Crowdfunding campaigns have a reputation for being an easy way to generate funding. Between 2012-2015, crowdfunding campaigns raised $16.2 billion dollars in the United States alone.
While crowdfunding can generate fast funds for your business, a campaign can still fail even after reaching its financial goal. For example, some campaign creators can’t deliver on promised rewards because of manufacturing problems and delays, while others run out of funds because they didn’t plan well enough.
If you’re going to launch a crowdfunding campaign, you need to keep your eyes on the promises while avoiding the pitfalls.
1.Choose the correct model
When pursuing startup business financing with crowdfunding, carefully consider each model before launching your campaign. Crowdfunding’s three models are rewards, debt, and equity rewards. The most popular model, according to Statista, is equity, but what’s popular might not be right for you.
All three crowdfunding models provide incentives for backers to invest, but not all models will work for every business. For example, if you don’t have tangible goods to offer, you’ll have a difficult time being successful with the rewards model. For instance, say you’re producing a music video and need $5,000. Offering a digital copy of your music video or credit in the video as a reward isn’t enough. Your music video will be available for free anyway, and people don’t value digital goods like they once did. If a copy of your music video is all you can provide, you have to spice up your rewards like getting a cameo in your video, or granting exclusive interviews on set to bloggers.
The advantages and disadvantages of each model vary business to business. For example, the equity rewards model provides investors with a percentage of ownership stake in the business, but comes with high risk for both the business and the investors. Having ownership stake in a business can be lucrative, but the business has no obligation to return the money until they’re profitable or sell the business.
To be successful with the equity rewards model, you need to know how to generate enough funds to provide a return. If you can’t, you won’t have to refund your backers, but your reputation will suffer. If you’re not a seasoned expert in business, it’s wise to consult a financial advisor prior to launching an equity rewards crowdfunding campaign.
2.Get familiar with what makes a campaign successful
Who backs most campaigns? You need to know who’s spending money and how campaigns achieve success.

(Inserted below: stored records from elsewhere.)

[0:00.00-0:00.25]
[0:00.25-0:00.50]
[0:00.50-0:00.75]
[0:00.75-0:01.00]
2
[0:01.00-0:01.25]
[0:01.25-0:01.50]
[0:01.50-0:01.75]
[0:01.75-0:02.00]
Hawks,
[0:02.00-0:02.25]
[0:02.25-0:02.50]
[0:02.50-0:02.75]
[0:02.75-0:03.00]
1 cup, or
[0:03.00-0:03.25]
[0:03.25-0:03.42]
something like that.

Here are some crowdfunding stats to inspire you:
- Men make up 64% of crowdfunders
- Most crowdfunders are aged 25-34 (28%)
- August has the highest percentage of successful projects (10.38%)
- Wednesday is the most successful day for pledges, bringing in 17.5% of funding
- Most pledges are made between 12pm-2pm
- Technology projects aren’t the most successful, but they pull in the highest dollars at 23.62%
- Music projects are the most successful crowdfunding projects (18.01%) followed by film and video (17.2%)

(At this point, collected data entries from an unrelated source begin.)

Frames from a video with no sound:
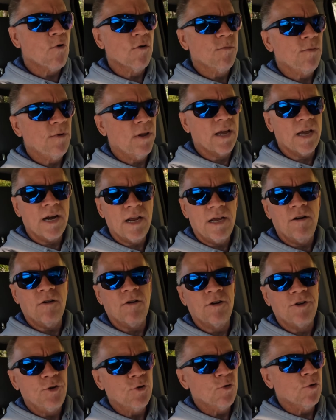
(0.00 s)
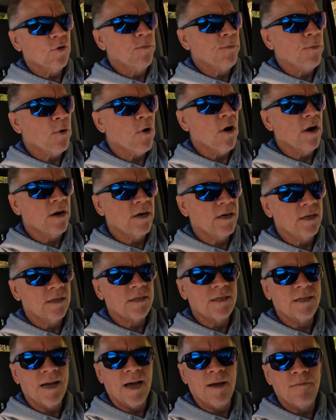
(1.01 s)
Poor planning on your part
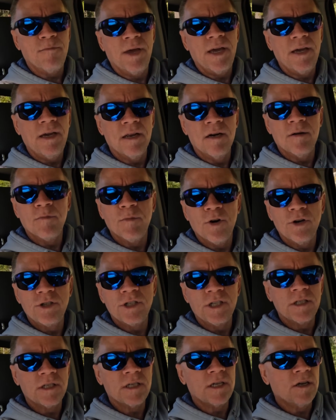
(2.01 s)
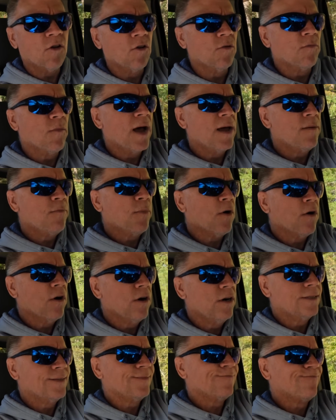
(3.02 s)
does not make an emergency on my
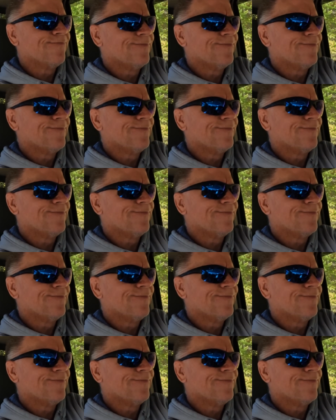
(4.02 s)
part.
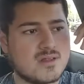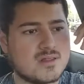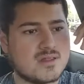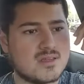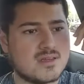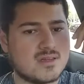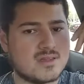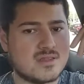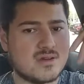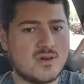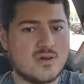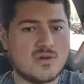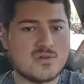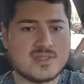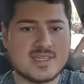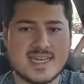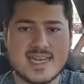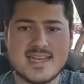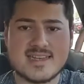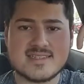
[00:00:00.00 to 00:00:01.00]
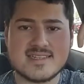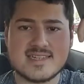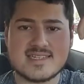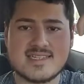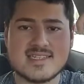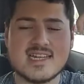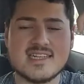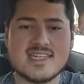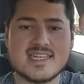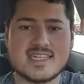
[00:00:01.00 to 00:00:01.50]
the whole test,
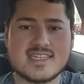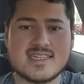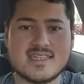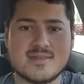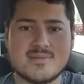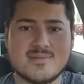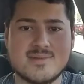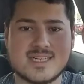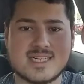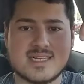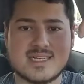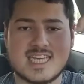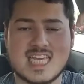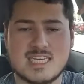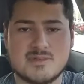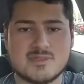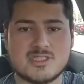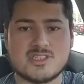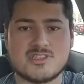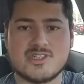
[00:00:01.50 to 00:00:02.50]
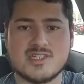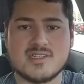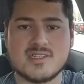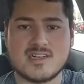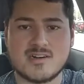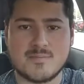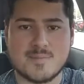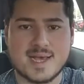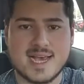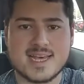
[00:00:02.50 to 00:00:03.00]
it's not like a chemistry
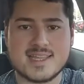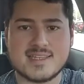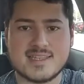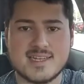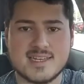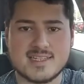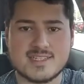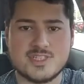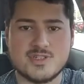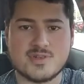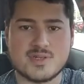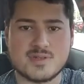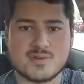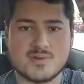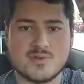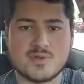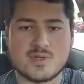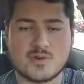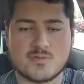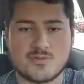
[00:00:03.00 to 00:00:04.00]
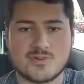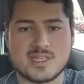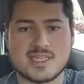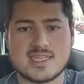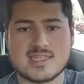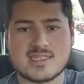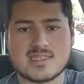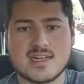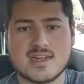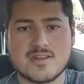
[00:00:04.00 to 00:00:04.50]
or a math test you can
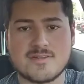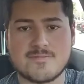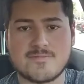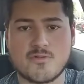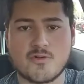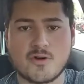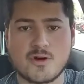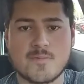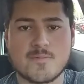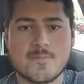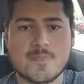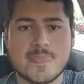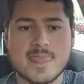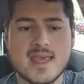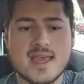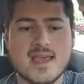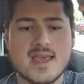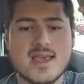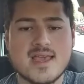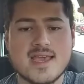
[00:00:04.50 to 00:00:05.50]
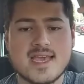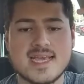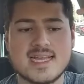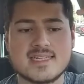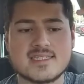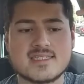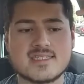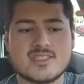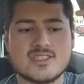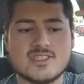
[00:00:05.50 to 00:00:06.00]
really study for.
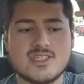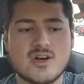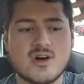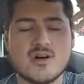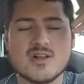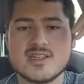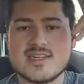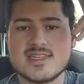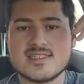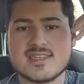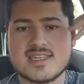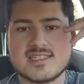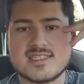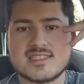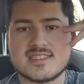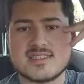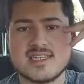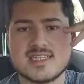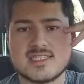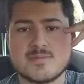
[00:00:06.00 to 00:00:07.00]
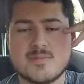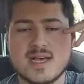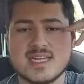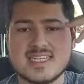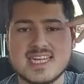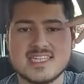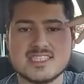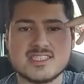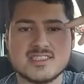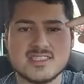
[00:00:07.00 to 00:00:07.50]
It's all it is. It's
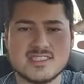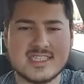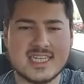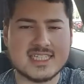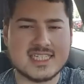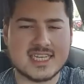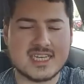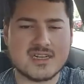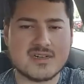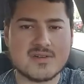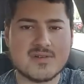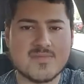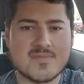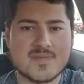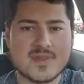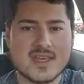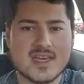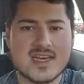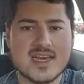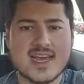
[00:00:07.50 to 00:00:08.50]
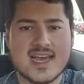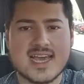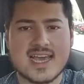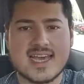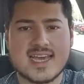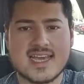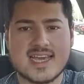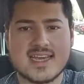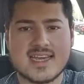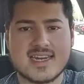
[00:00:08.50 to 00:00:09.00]
attention to detail
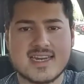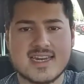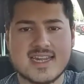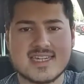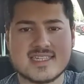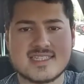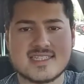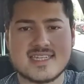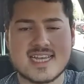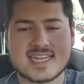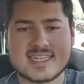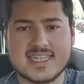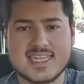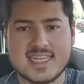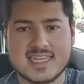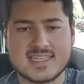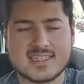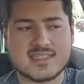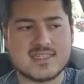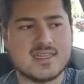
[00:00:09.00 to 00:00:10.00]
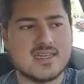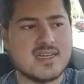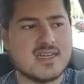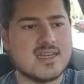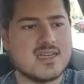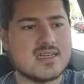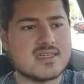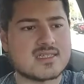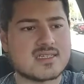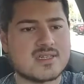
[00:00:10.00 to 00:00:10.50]
and it's techniques.
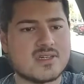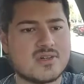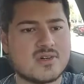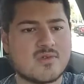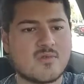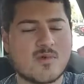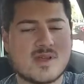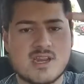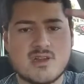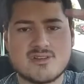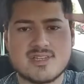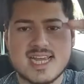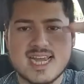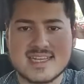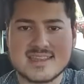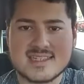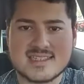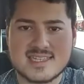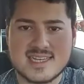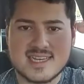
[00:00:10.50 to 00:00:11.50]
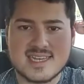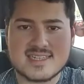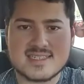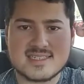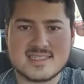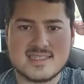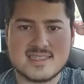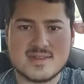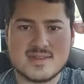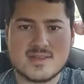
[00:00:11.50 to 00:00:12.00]
So when you take the
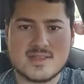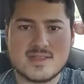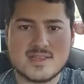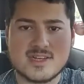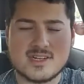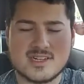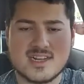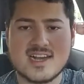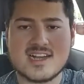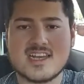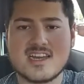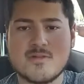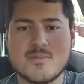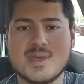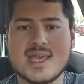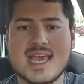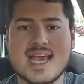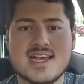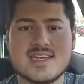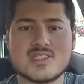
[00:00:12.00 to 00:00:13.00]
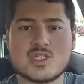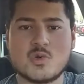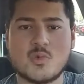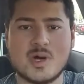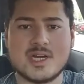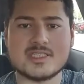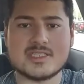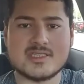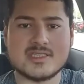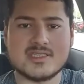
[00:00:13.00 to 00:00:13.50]
test, you're not going to be asked
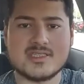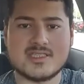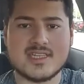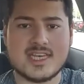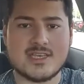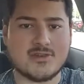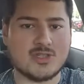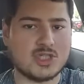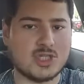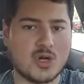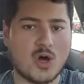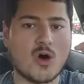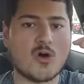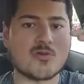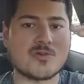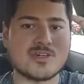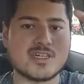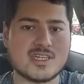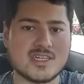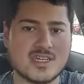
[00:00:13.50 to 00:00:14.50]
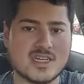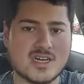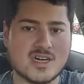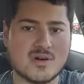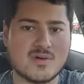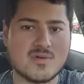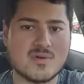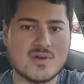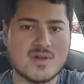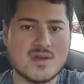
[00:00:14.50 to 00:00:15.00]
questions that you should already
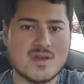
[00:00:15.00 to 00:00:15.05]
know.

3.Be intentional with your trailer video
Don’t do what Melissa Joan Hart did when she tried to raise $2 million dollars to produce a script for Darci’s Walk of Shame. The famous and talented actress managed to raise just $51,605 before canceling the campaign. Her campaign’s failure was probably due to a bad idea.
In her introduction video, Hart’s mother tells her about the script Darci’s Walk of Shame, and wants her to play Darci. Hart responds, “people don’t see me that way. They see me as Sabrina the Teenage Witch, I don’t know anyone who’s gonna put me in a movie like this.” This might seem like an innocent part of the script, but it’s dialogue that may have unintentionally talked viewers out of contributing by reinforcing Hart’s image as Sabrina and not Darci.
4.Be professional and transparent
Backers have lost millions of combined dollars to campaigns that turned out to be scams. For example, in 2015, iBackPack promised an urban backpack that could store, charge, and broadcast hotspots while providing the storage space of a regular backpack. The campaign raised over $720,000 across two crowdfunding platforms. Then, it disappeared. YouTube videos were deleted, updates stopped, and nobody has heard a word since.
If you don’t have an existing reputation, and your campaign isn’t professionally done, potential backers will be cautious about giving you money.
Backers know they’re taking a risk when investing in a new company. Investing in a new project from a successful company is also a risk. However, your goal is to get potential backers to see your project as a worthwhile risk, and these tips will help you do it.